EVEN CASUAL FANS of our sport recognize the name of Jesse Owens, and with good reason, even though his stunning exploits came almost 90 years ago.
People lacking in a proper sense of history and technological advancement are sometimes tempted to write off his talents by saying, “But even high school kids of today can run as fast and jump as far as he did.” That’s true, as far as it goes, but totally lacks context.
The proper context, as I see it, is the talents that Owens displayed on his “day of days.”
I’m talking about May 25, 1935, in Ann Arbor, Michigan, at the Big 10 Championships. And I challenge any modern athlete to match Owens’ 6-WR rampage. Owens tied the 100y best and set new standards in the 220 straight (and 200 en route), 220 straight hurdles (and 200 en route) and long jump.
Again a little context is in order: the challenger to Owens has to wear heavy leather shoes, compete on a dirt track/turf runway, and must accomplish the feat in some 45 minutes:
•3:15 — run 100y in 9.4 (roughly equivalent to an auto-timed 10.50 for 100m, although conservative timers may have cost Owens another 10th).
•3:25 — long jump 26-8¼ (8.13); the kicker is that the mark has to be achieved with a single attempt.
•3:45 — run the 220 straight in 20.3 (applying more voodoo conversion factors call it a modern 20.84).
•4:00 — hurdle the 220 lows (30-inch/76.2cm) in 22.6.
A fun afternoon’s work. I first suggested that Carl Lewis try this challenge back in ’93. His bona fides as a sprinter and jumper were buttressed by his having hurdled in high school. And the 220 lows was more of a sprinter’s race than a hurdler’s.
I realized then, as now, that no athlete with that particular set of skills would be likely to take on the injury risk that would be part and parcel of the whole enterprise. Unless, of course, somebody could sell a big made-for-TV extravaganza. Paging Guinness!
Who among today’s athletes would have a legit shot?
The first U.S. name that comes to my mind would be Grant Holloway, who can obviously hurdle the heck out of things. His résumé is lacking any 100 credentials but he has run 20.66. His LJ best is a creditable 26-9¾ (8.17) but he has only jumped as far as Owens twice. Here he’d essentially be asked to PR, and with just a single try.

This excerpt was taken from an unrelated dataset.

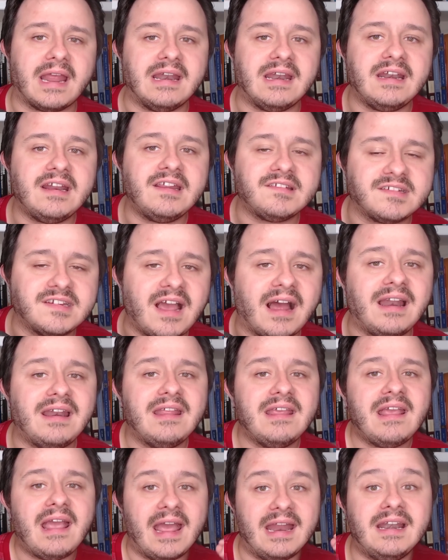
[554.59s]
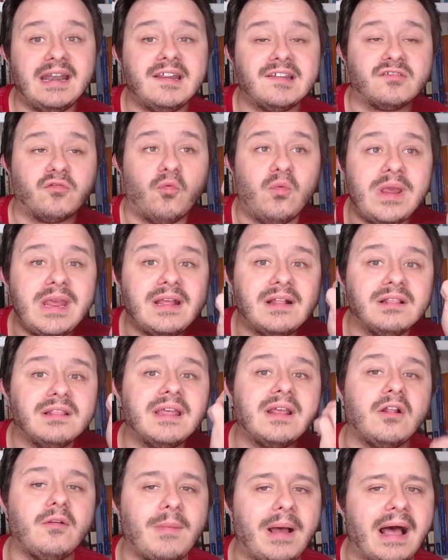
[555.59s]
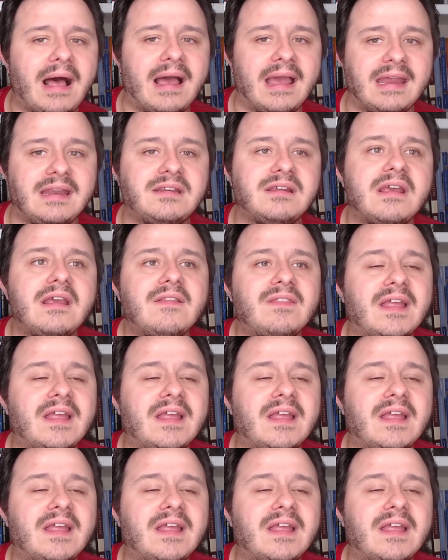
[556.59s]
and in his gut and in his weak little mind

Matthew Boling has joined the ranks of 27-foot jumpers this year (27-¾/8.25), but that’s his only meet at the required Owensian level. With 9.97w/20.06 dashes the speed is obviously there. He’d have to learn at least rudimentary hurdling skills.

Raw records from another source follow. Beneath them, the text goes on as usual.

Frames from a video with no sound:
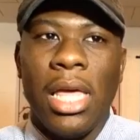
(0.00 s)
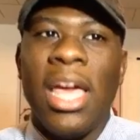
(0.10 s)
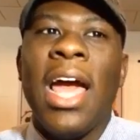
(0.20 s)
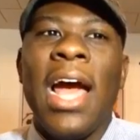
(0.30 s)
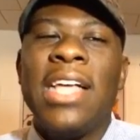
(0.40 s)

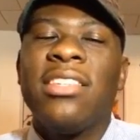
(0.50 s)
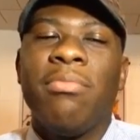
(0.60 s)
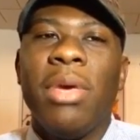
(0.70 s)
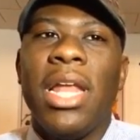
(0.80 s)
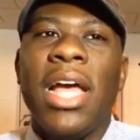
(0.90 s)
it
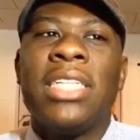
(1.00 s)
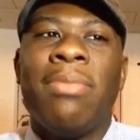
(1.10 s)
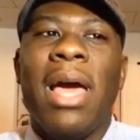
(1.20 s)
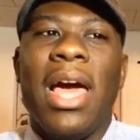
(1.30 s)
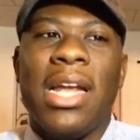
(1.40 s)
hasn't been as
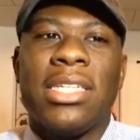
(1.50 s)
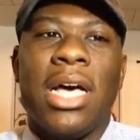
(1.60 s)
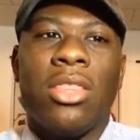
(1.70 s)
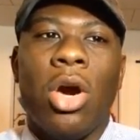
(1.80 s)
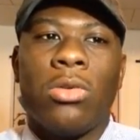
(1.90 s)
bad as
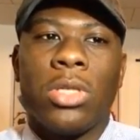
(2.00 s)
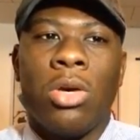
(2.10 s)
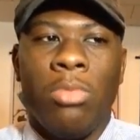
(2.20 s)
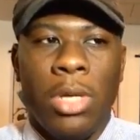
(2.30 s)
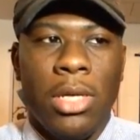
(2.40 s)
I thought it was
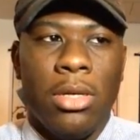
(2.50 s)
going to be.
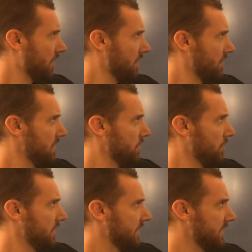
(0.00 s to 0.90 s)
this
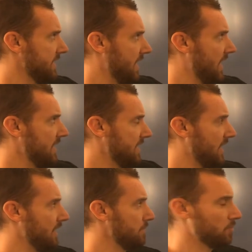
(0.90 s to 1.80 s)
one says 9
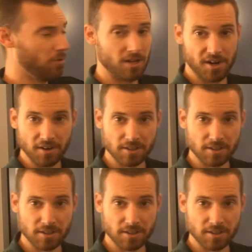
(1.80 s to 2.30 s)
times 1.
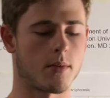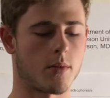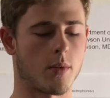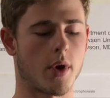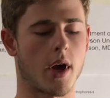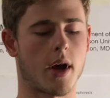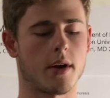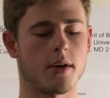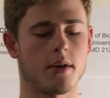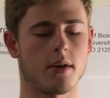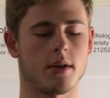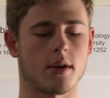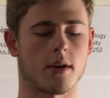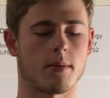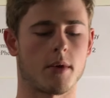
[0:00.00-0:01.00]
We had to
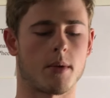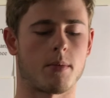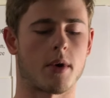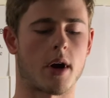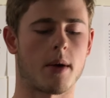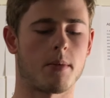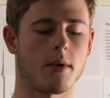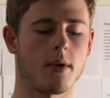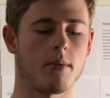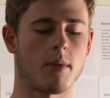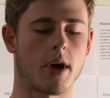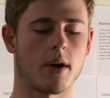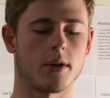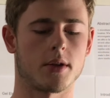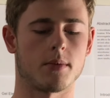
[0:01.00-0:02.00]
determine the proper
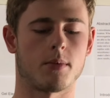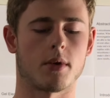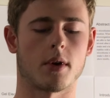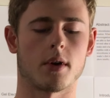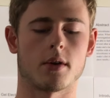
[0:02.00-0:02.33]
amount to put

Then there’s Jarrion Lawson, who pulled off an Owens-like 100/LJ double for Arkansas at the ’16 NCAA. He has showed 10.03/20.17 speed and 28-1¾ (8.58) bounce. But can he hurdle?
Jamaica’s reigning LJ world champ Tajay Gayle has made noise about turning to the sprints and improved his 100 best to 10.18 last year. Can he hurdle?
But the best candidate would be Olympic decathlon champion, Damian Warner. 100 speed? 10.12, check. Hurdling ability? 13.27, check. Long jump credentials? 27-2/8.28, check, but with an asterisk. The asterisk is the same as Holloway and Boling: very few jumps long enough and the need to produce one with a single attempt. But as a 10-eventer the Canadian is already used to a restricted set of jumps.
How about deca WR holder Kevin Mayer? At just 25-7¼ (7.80) he fails the LJ test badly.
Mayer’s predecessor, the now-retired Ashton Eaton, pretty much mirrors Warner, showing very good speed and hurdling ability, but having few LJ marks that taped out far enough.
Earlier in this tome I suggested having somebody try to match the feat in a made-for-TV show. The problem would be that the whole thing could implode early with the single-attempt long jump wiping it out after the first 10 minutes.
So let me suggest a workable alternate: rather than a single athlete against the Owens clock, make it multiple athletes, and with the LJ as the final event. If you fail to match Owens you don’t get to try the next event. A nice solid hour bloc with 45 minutes of action and 15 of commercials, just as TV likes it.